I always want to laugh when I talk to women who have alreday had childen, about the topic of labour and childbirth. They all get a faintly cagey, pitying look, as though they know how terrible it is but don’t want to shatter my innocent illusions. Sometimes being aware of things is a real pain in the arse, and I often think it would be better to be ignorant. I felt the same growing up. I wanted to say, as an aside, ‘Hey, I KNOW that being a teenager sucks, and that it’s at times awkward, boring and confusing. I know all that. I just haven’t got beyond this stage yet, so I only know these things hypothetically’.
Now I want to say to the women who have been through childbirth, ‘It’s okay, don’t spare me the horrible bits – I know it’s going to be terrible, simply by the look in your eyes.’ they think I don’t understand that. And perhaps that’s not fair, childbirth is very exciting after all – it can just hurt a lot. Yeah yeah, I know… more than a lot.

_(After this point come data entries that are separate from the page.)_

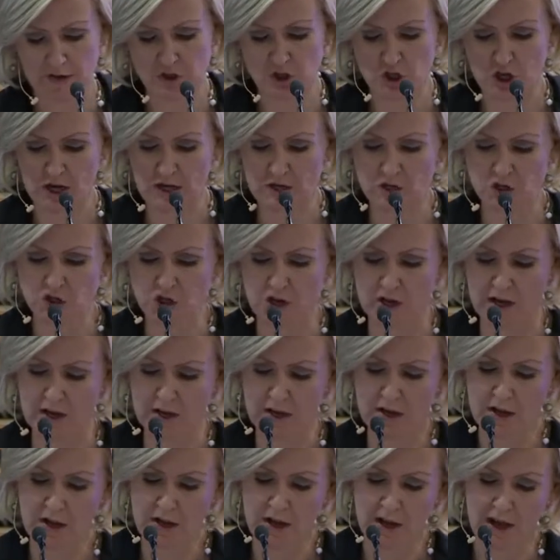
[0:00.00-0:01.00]
are changing,
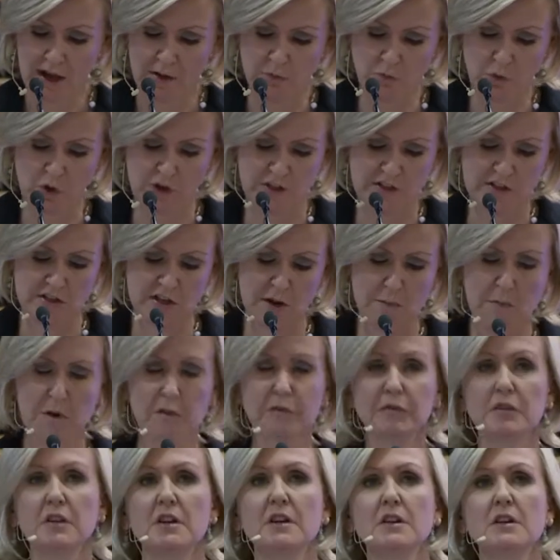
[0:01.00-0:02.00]
and what some
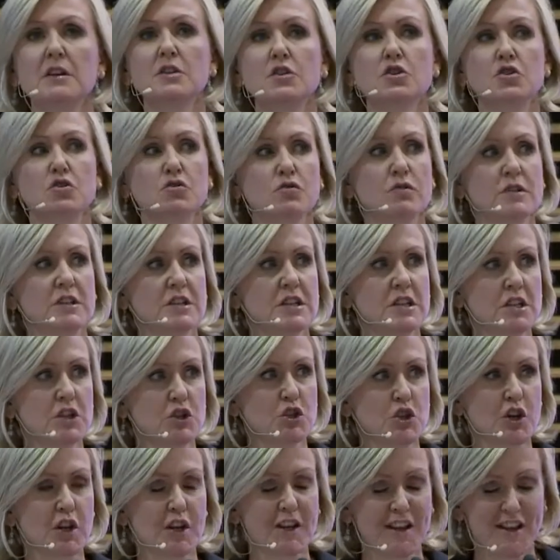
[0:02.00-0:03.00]
of the
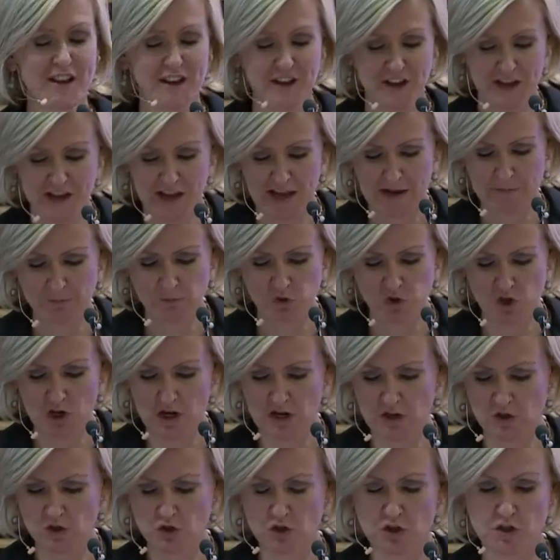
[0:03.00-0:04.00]
strategic game
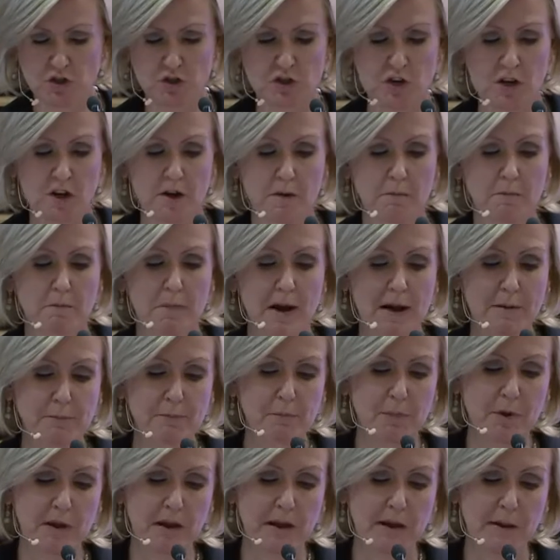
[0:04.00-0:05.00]
changers might
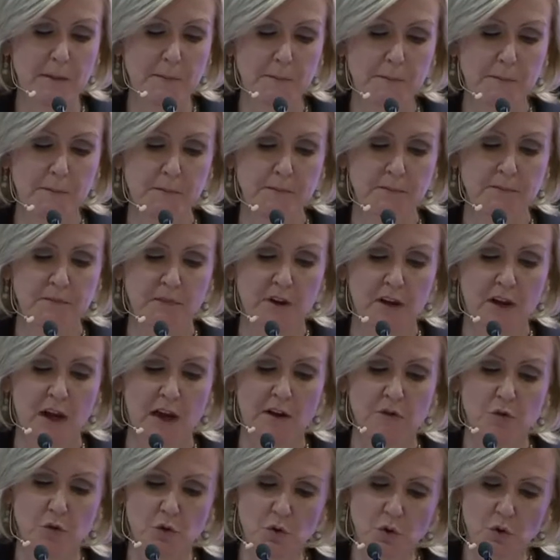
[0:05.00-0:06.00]
be.
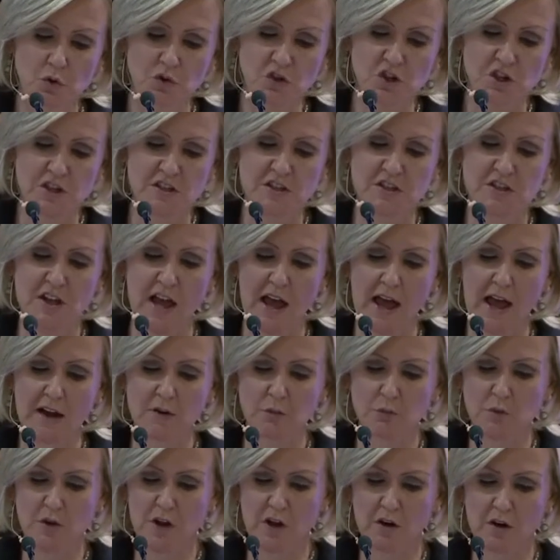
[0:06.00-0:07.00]
And to do just
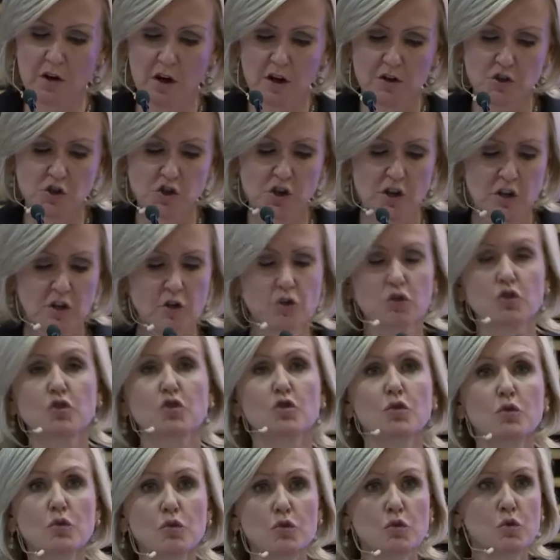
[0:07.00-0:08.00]
that, we are launching
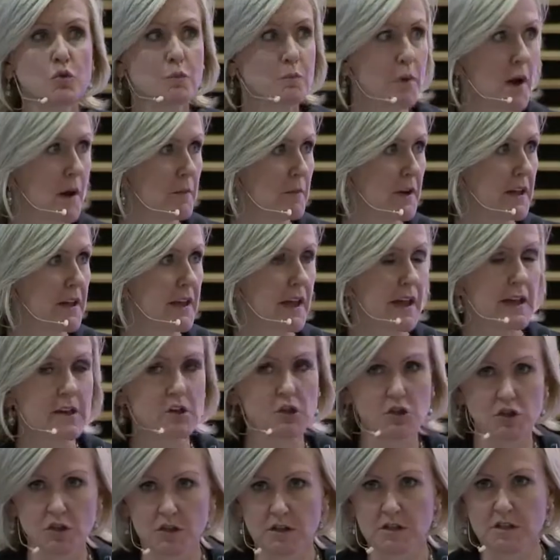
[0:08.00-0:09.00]
2 new
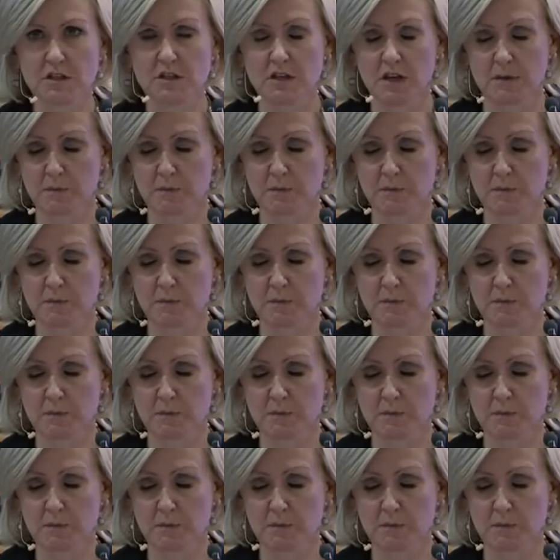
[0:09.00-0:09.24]
publications.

The bit I don’t understand, and that makes me blush with my own inexperience and impatience, is when they tell you that having children will change your life. But they don’t tell you HOW it will change your life, just that it will. They say it ruefully, with a shake of the head and a twinkle in the the eye that is both sad and rejoicing. I don’t understand this, and I’d like to admit this fact to them also, but I don’t expect they care. All I know is, having a baby is the biggest thing I’ve ever attempted, and I don’t think I’ll ever do anything as important in the rest of my life. I’m not so much anxious to get it right, as impressed and quiet at the weight of this incredible task on my shoulders. I know preparing for that – for how it feels to be a parent, a mother – is futile, and so I just wait, as the days smooth seamlessly into weeks and the weeks count down to the day when I will understand.